The Death of Marcus Aurelius

The Death of Marcus Aurelius

Tuesday, December 11, 2018

Marcus Aurelius, Meditations 8.2


On the occasion of every act ask yourself, how is this with respect to me? Shall I repent of it? A little time and I am dead, and all is gone.

What more do I seek, if what I am now doing is the work of an intelligent living being, and a social being, and one who is under the same law with God?

—Marcus Aurelius, Meditations, Book 8 (tr Long)

Looking at the winding narrative depicted on the Column of Marcus Aurelius, telling of the wars he led against Germanic tribes from 166 up until his death in 180, one sees the clashes of great armies deciding the fate of nations. Everything is in sweeping motion, grand in scale, and glorious to behold. The column itself was erected to honor an emperor’s great achievement, and it stands to this day in Rome. Those Romans certainly knew how to think big, to make a powerful impression, and to leave their mark on the world.

How odd and wonderful then that the same man who was so honored wrote the words in the passage above. He reflects upon who he is within himself, contemplating his own end, considering the worth of his own deeds.
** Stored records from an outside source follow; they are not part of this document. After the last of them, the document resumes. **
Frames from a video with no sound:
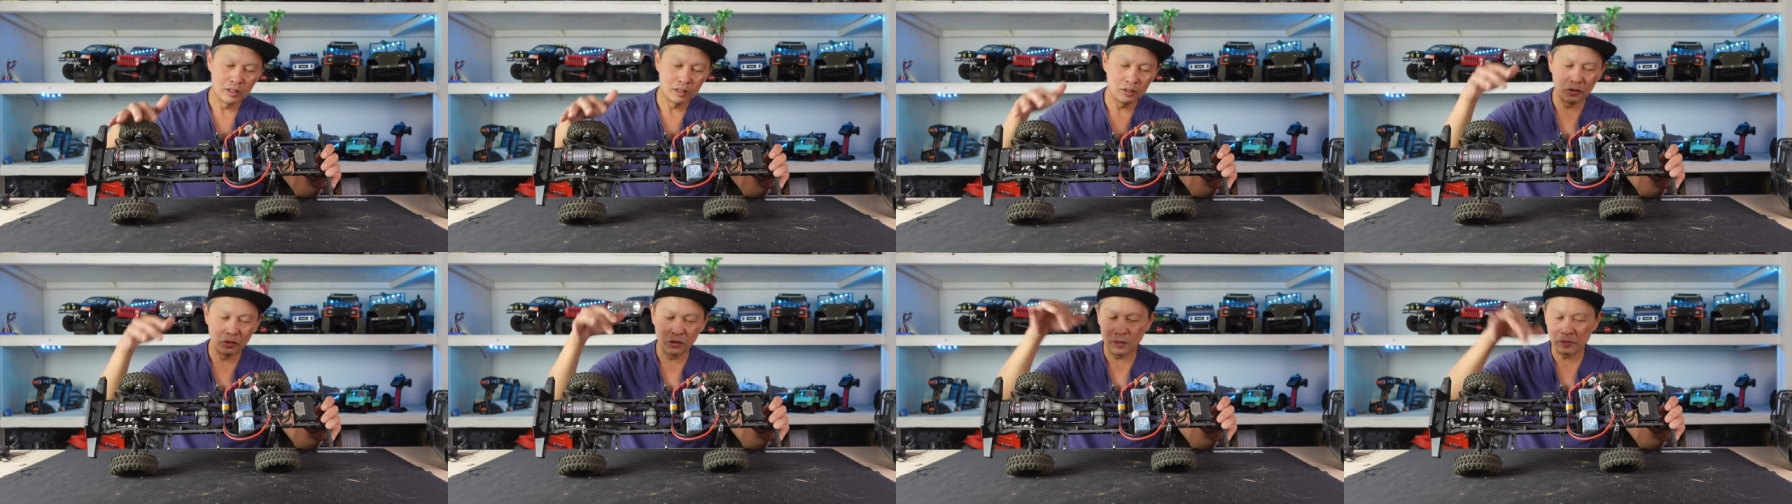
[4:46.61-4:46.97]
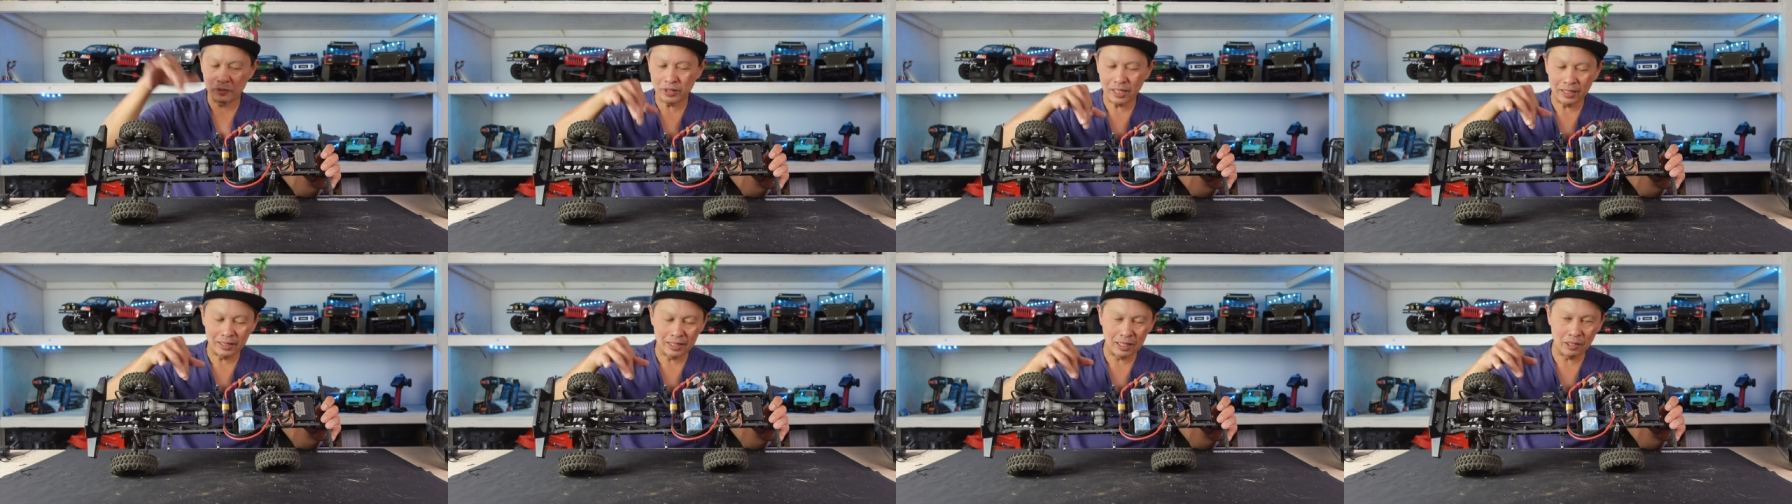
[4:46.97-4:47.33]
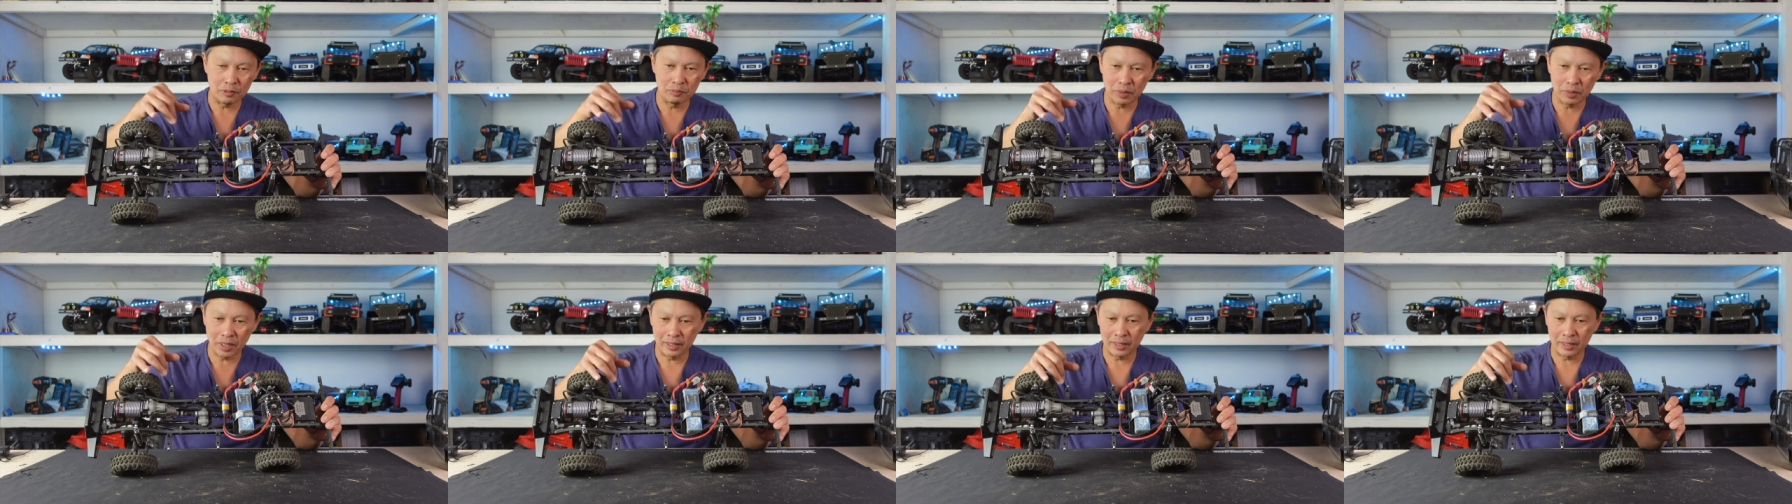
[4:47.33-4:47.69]
no upside
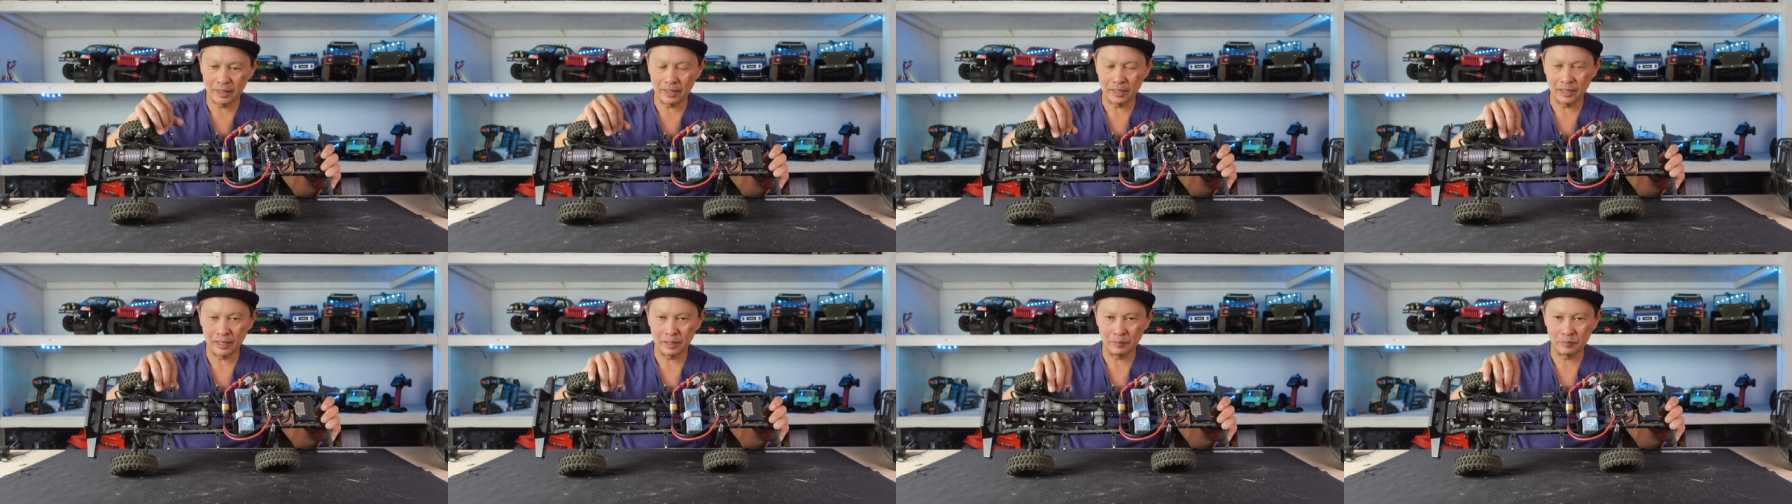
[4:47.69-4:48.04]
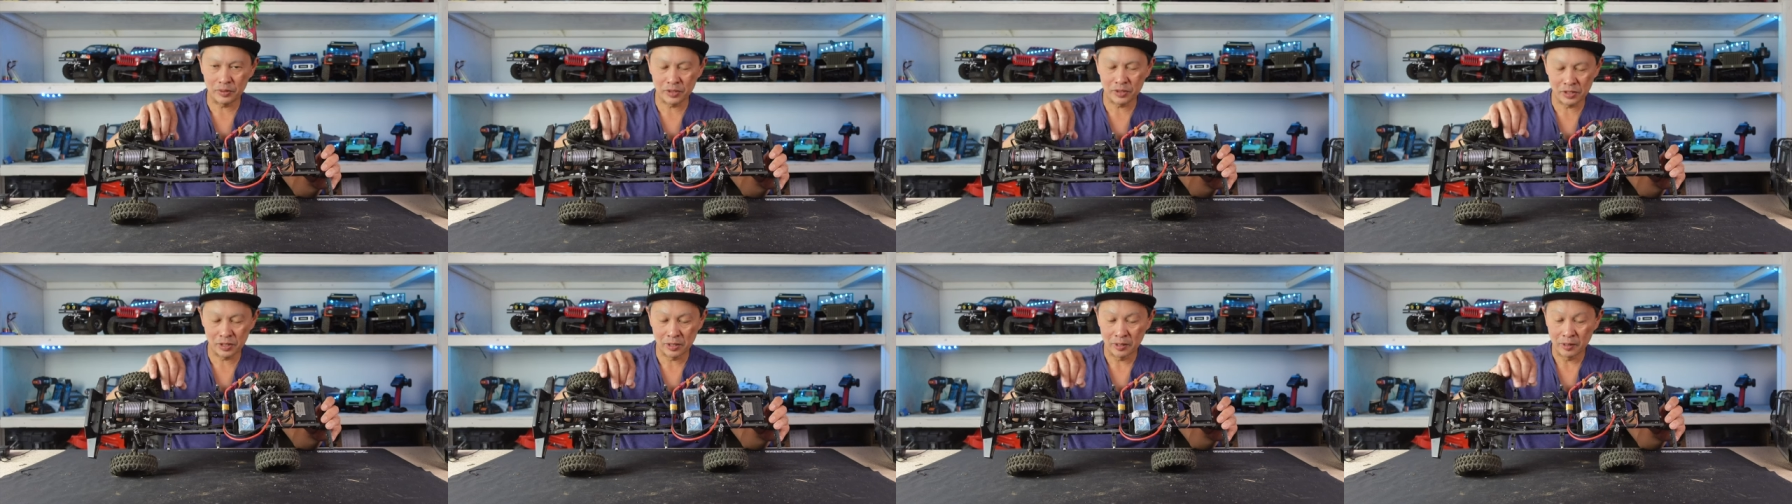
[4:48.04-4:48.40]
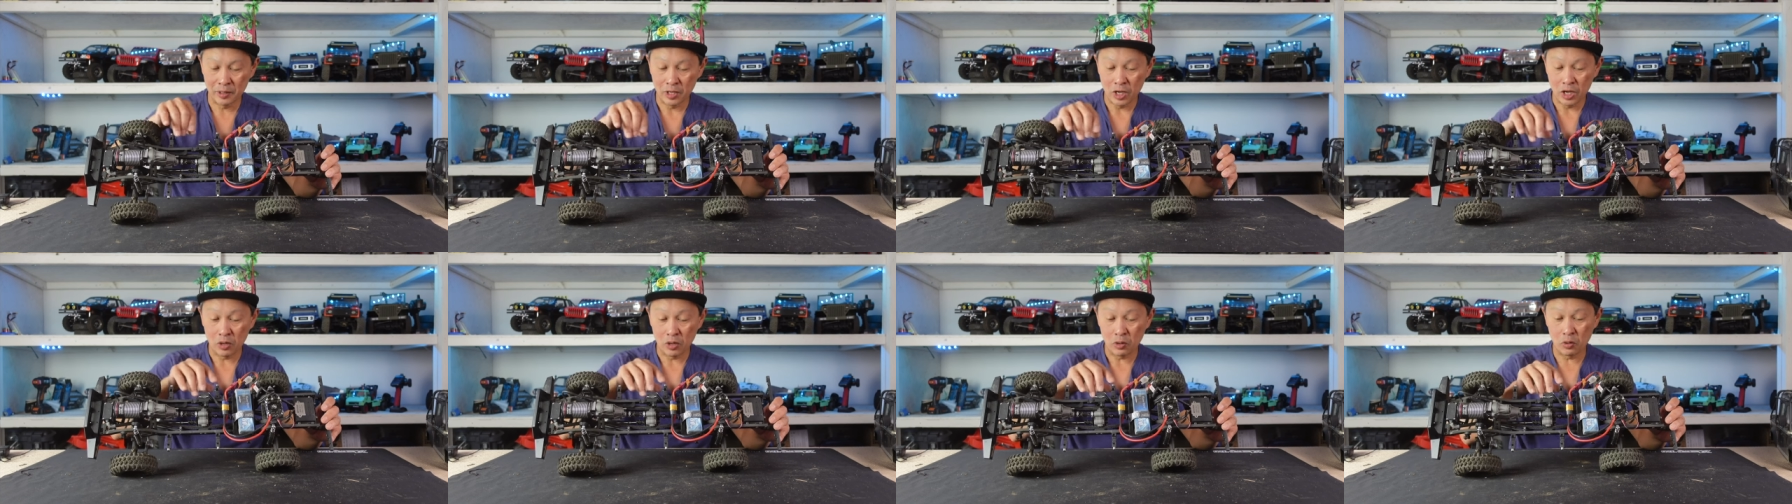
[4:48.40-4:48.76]
down body clips
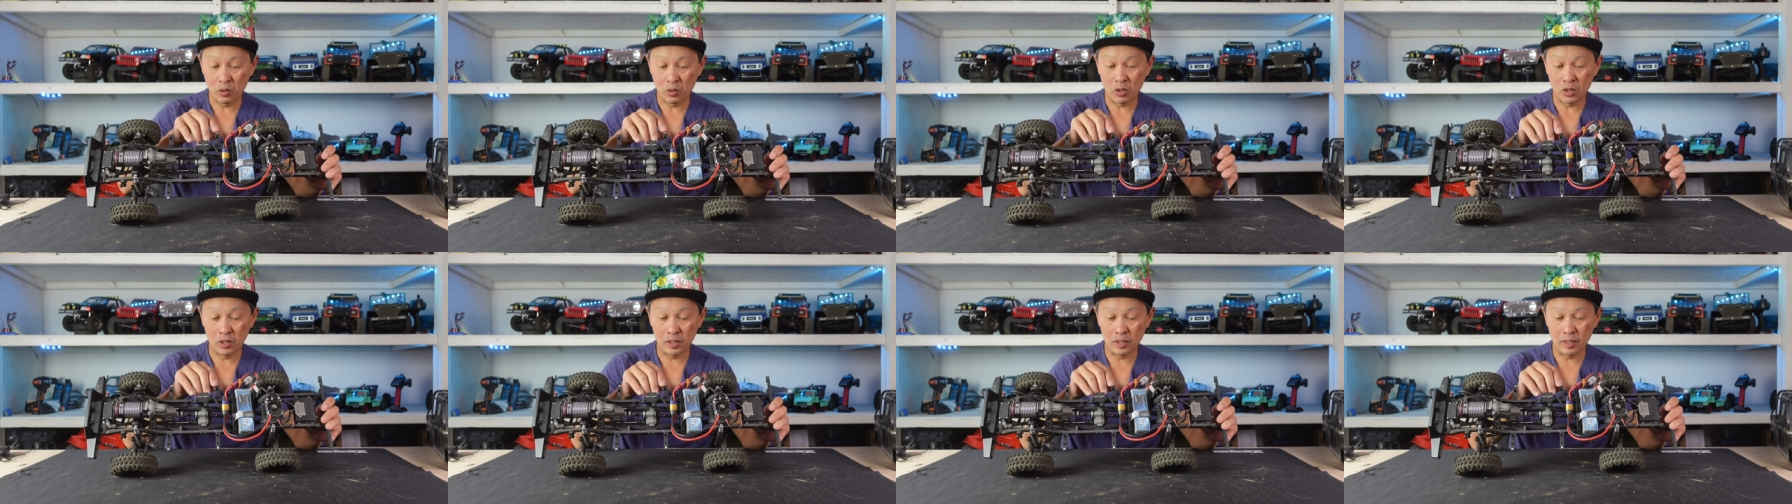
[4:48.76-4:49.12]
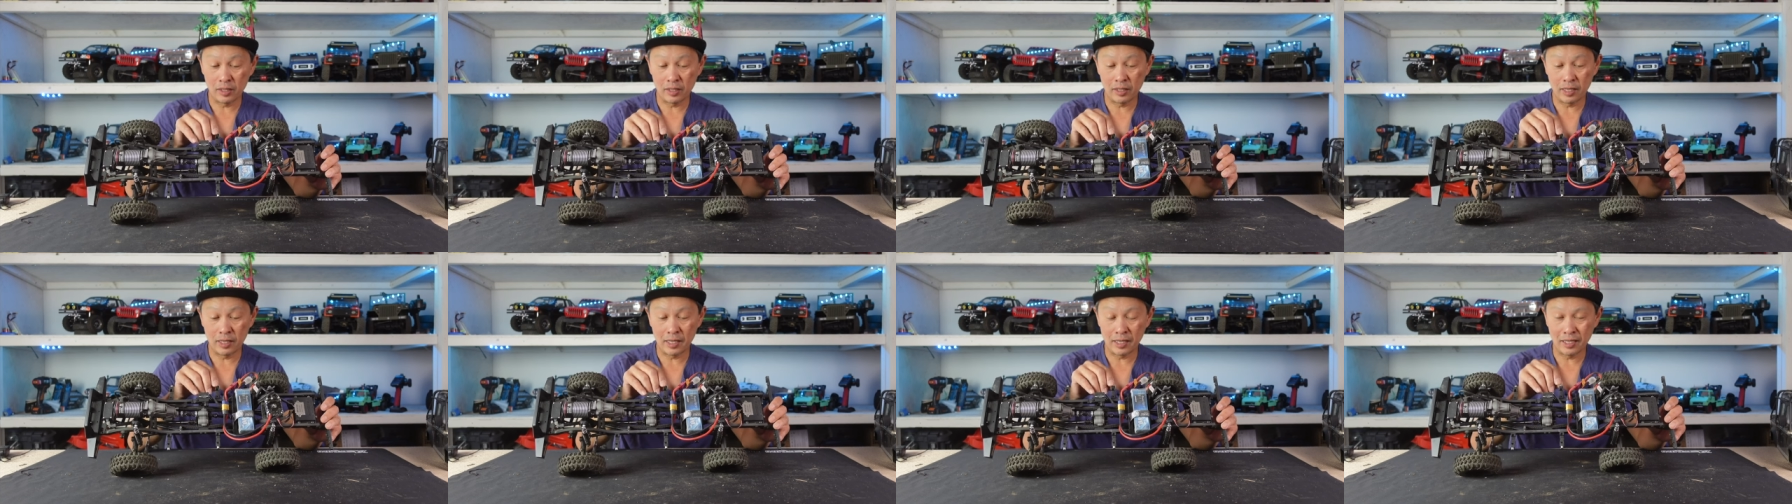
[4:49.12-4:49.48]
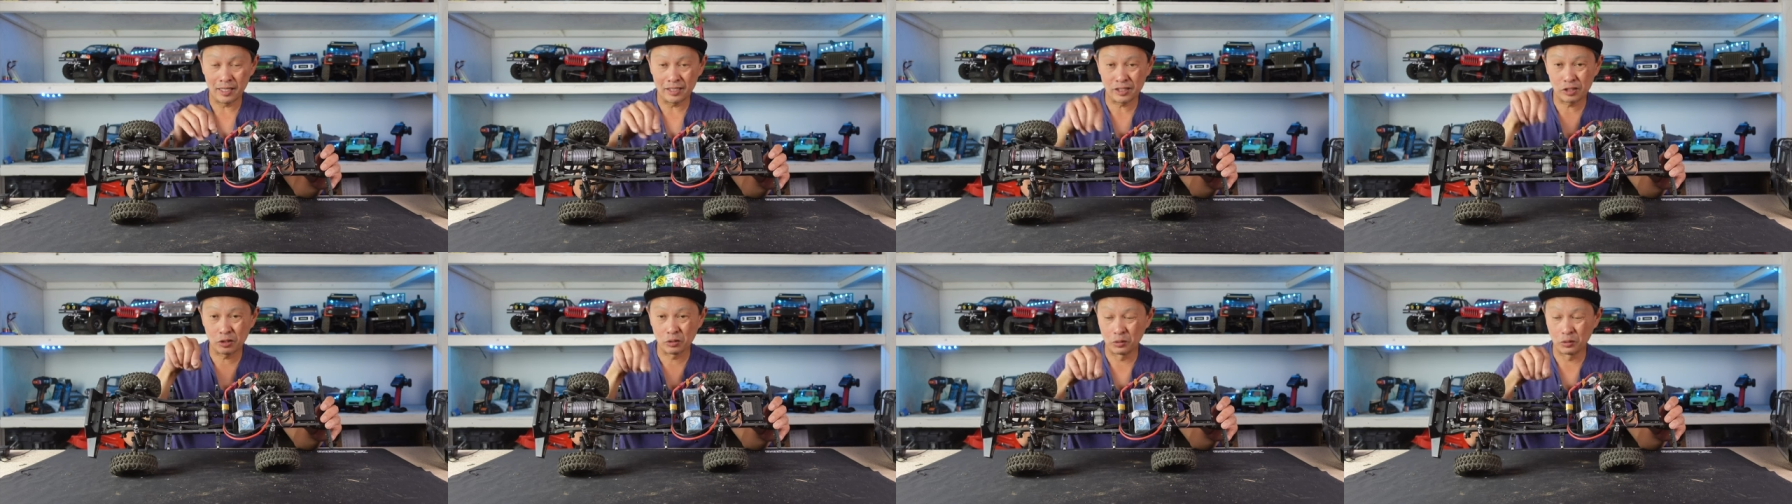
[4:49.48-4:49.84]
or uh,
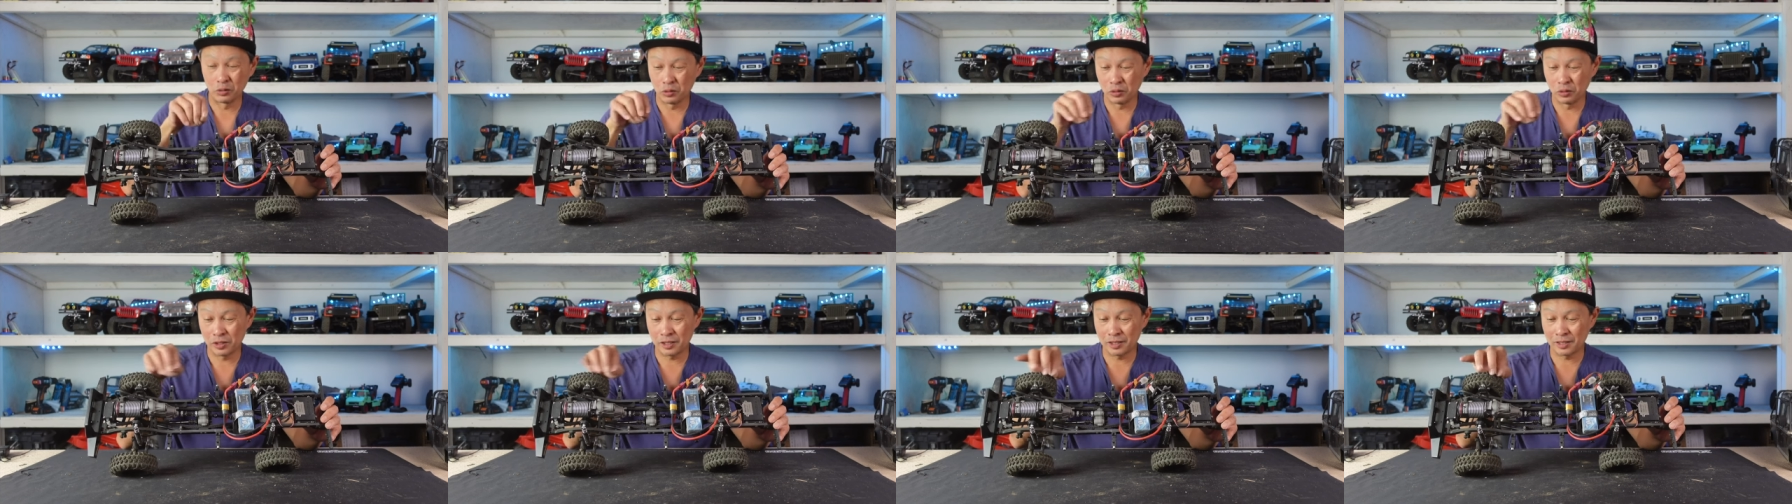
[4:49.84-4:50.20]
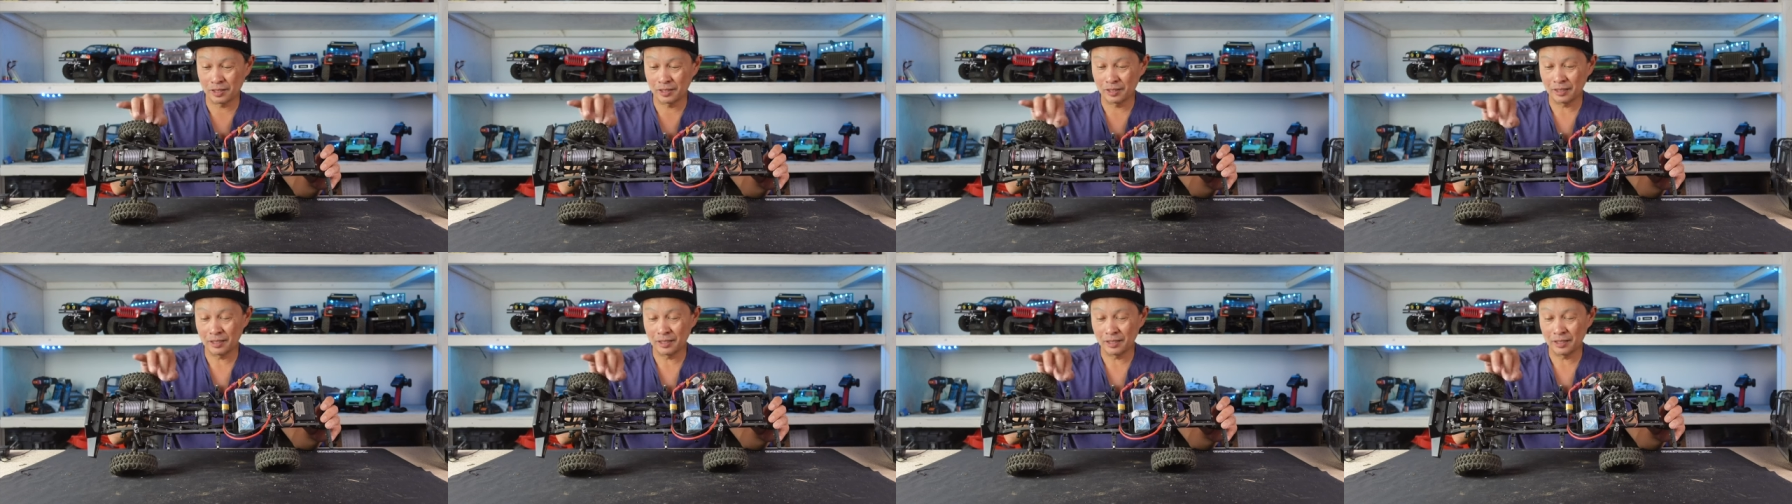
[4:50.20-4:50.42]
screws.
He doesn’t look to his political power, his economic achievements, or his military victories, but reviews only the content of his character. Has he let reason be his guide, shown his concern for others, and acted in harmony with Providence? What else could truly matter?

I would like to think that Marcus Aurelius had a very different sense of what constituted greatness than most other people of influence and power. The memoirs and diaries of politicians and generals will usually discuss their crucial place in important events, and we might find ourselves disappointed if we read only the humble thoughts of a man just trying to be a good man.

I am still amazed that if we overlook the first book of dedications, almost all the passages in the Meditations give no indication of the status of the author. He could be every man, most any person, and this is because he cuts to the heart of what it means to be human, at the most basic and immediate level.

So I may ask myself, just as he did, whether I have been understanding, loving, and reverent, firm in the knowledge that I don’t really need to ask myself any further questions.

I take it seriously that these are not questions I should only need to ask from time to time, in between all the hustle and bustle of everyday life, but rather questions I must constantly keep in mind, for each and every decision and action. They are a way of asking about the very be-all and end-all of my life. I am hardly facing my humanity if I neglect to do this.

I don’t need a glorious column to mark my achievements. I only need a decent soul within.